Optimization algorithm -Adam

During the history of deep learning, many researchers including some very well-known researchers, sometimes proposed optimization algorithms and showed that they worked well in a few problems. But those optimization algorithms subsequently were shown not to really generalize that well to the wide range of neural networks you might want to train. So over time, the deep learning community actually developed some amount of skepticism about new optimization algorithms. And a lot of people felt that gradient descent with momentum really works well, was difficult to propose things that work much better. So, RMSprop and the Adam optimization algorithm are one of those rare algorithms that has really stood up.

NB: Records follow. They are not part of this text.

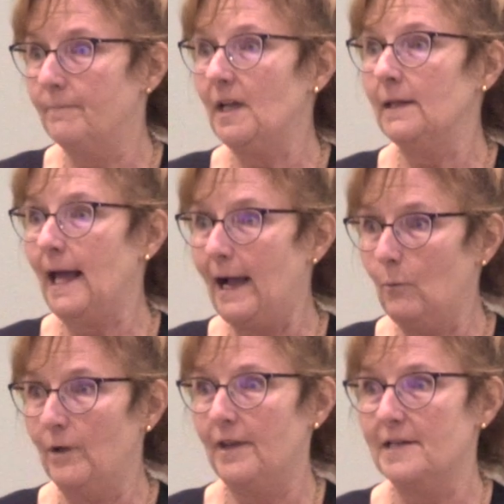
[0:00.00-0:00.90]
a lot
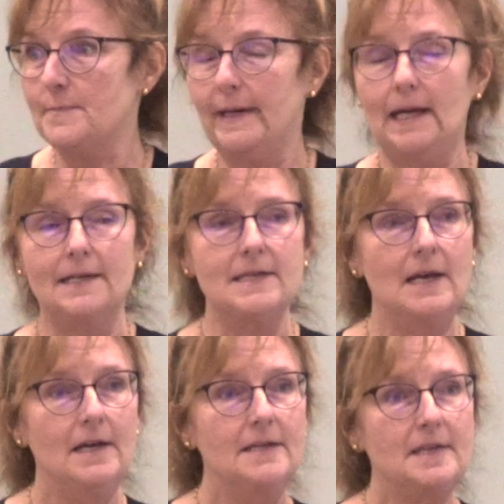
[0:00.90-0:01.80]
with us, because
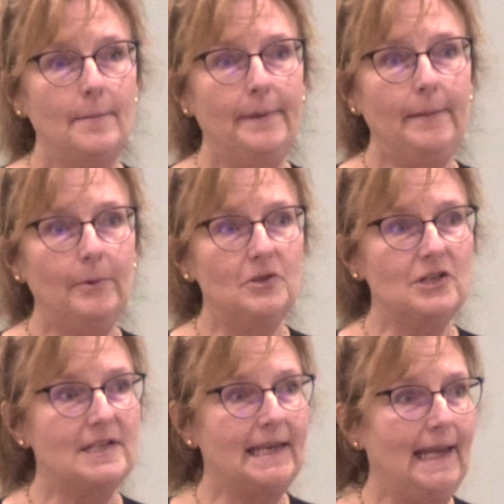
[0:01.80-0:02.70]
some people
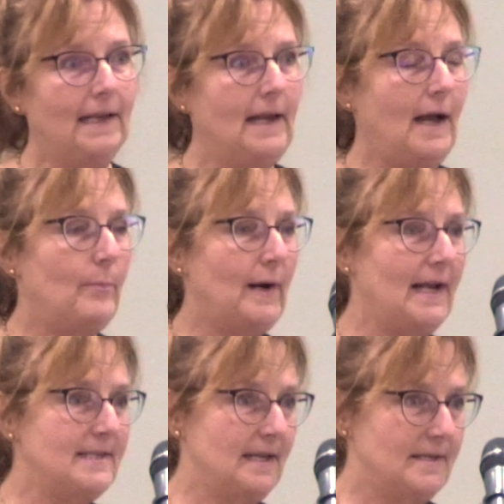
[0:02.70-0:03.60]
just cannot
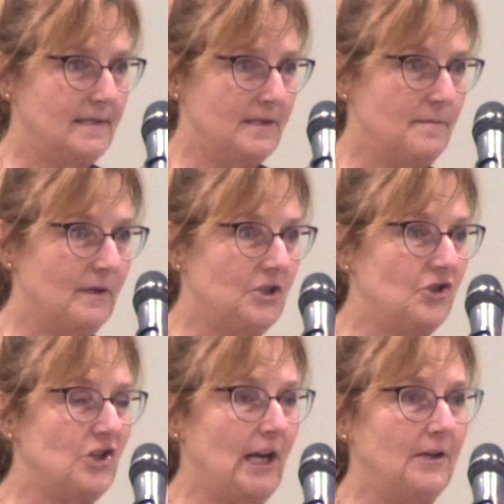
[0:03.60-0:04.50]
process this
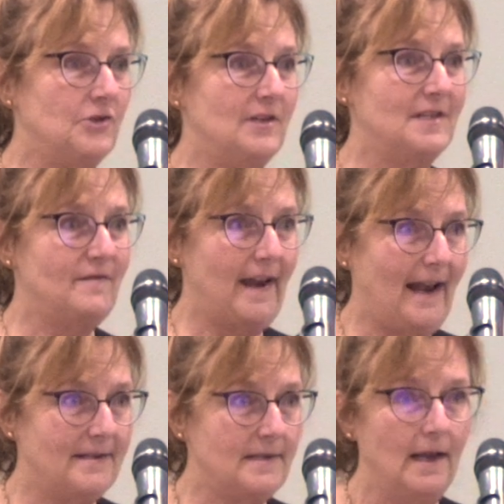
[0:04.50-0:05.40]
much change this
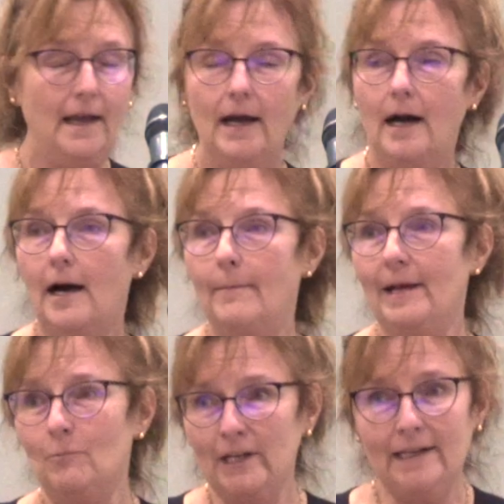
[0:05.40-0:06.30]
fast.
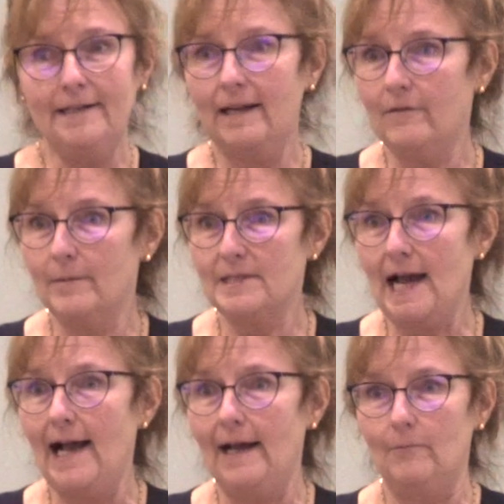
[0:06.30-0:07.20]
And we need to give them
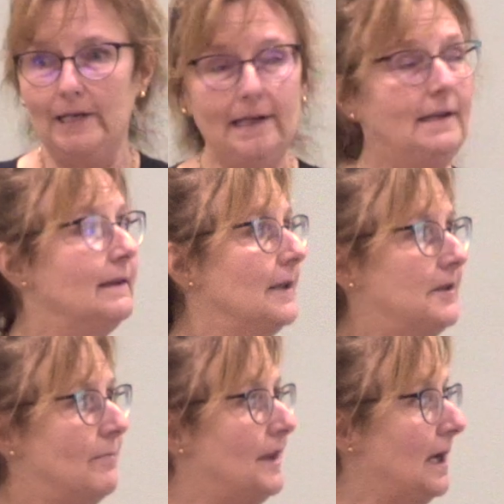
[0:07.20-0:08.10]
time. We need to let
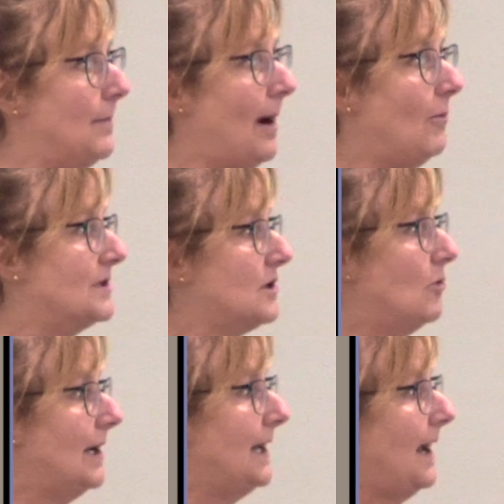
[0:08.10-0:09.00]
them think about what's
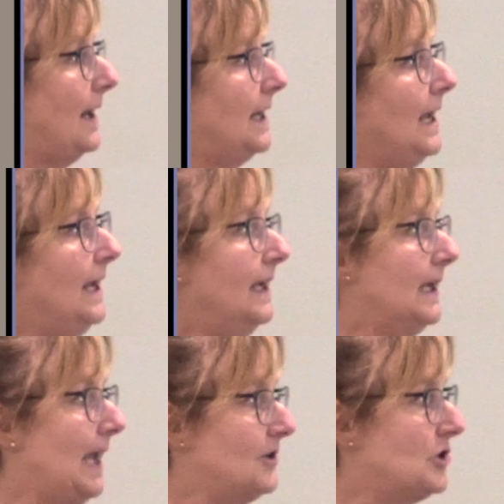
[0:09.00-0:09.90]
going on and
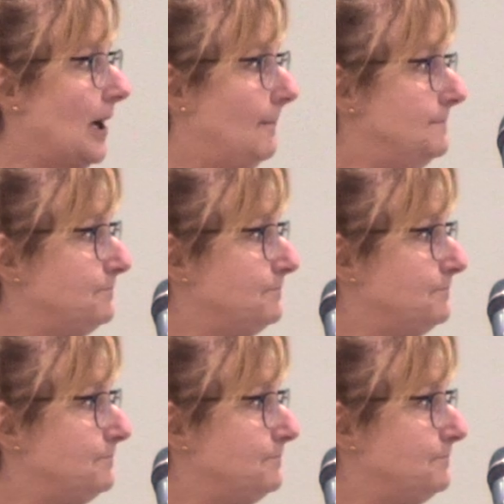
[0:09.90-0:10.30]
catch up.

Initialize $v_{dW}=0, s_{dw}=0, v_{db}=0, s_{db}=0$ , then implement ‘momentum’ $\beta_1$ and ‘RMSprop’ $\beta_2$ . This is commonly used algorith that is effective in many neural networks.

On iteration $t:$

Compute $dW, db$ on current mini-batch

$v_{dW}=\beta_1 v_{dW} + (1-\beta_1)dW$

$v_{db}=\beta_1 v_{db} + (1-\beta_1)db$ $

$s_{dW}=\beta_2 s_{dW} + (1-\beta_2)dW^{\overbrace{2}^{\text{element wise}}}$ $\leftarrow$ small

$s_{db}=\beta_2 s_{db} + (1-\beta_2)db^{\overbrace{2}^{\text{element wise}}}$ $\leftarrow$ large

Typically, bias correction is made.

$v_{dW}^{corrected}=\frac{v_{dW}}{(1-\beta_1^{t})}$

$v_{db}^{corrected}=\frac{v_{db}}{(1-\beta_1^{t})}$

$s_{dW}^{corrected}=\frac{s_{dW}}{(1-\beta_2^{t})}$

$s_{db}^{corrected}=\frac{s_{db}}{(1-\beta_2^{t})}$

Then update parameters:

$W=W-\alpha \frac{v_{dW}^{collected}}{\sqrt{s_{dW}^{corrected}+\epsilon}}$

$b=b-\alpha \frac{v_{db}^{collected}}{\sqrt{s_{db}^{corrected}+\epsilon}}$

Hyperparameters Choice:

$\alpha$ : Needs to be tuned
$\beta_1$ 0.9 ( $dW$ )
$\beta_2$ 0.999 ( $dW^2$ )
$\epsilon$ : Doesn’t matter too much but the author of Adam paper recomends $10^{-8}$

Adam: ADAptive Moment estimation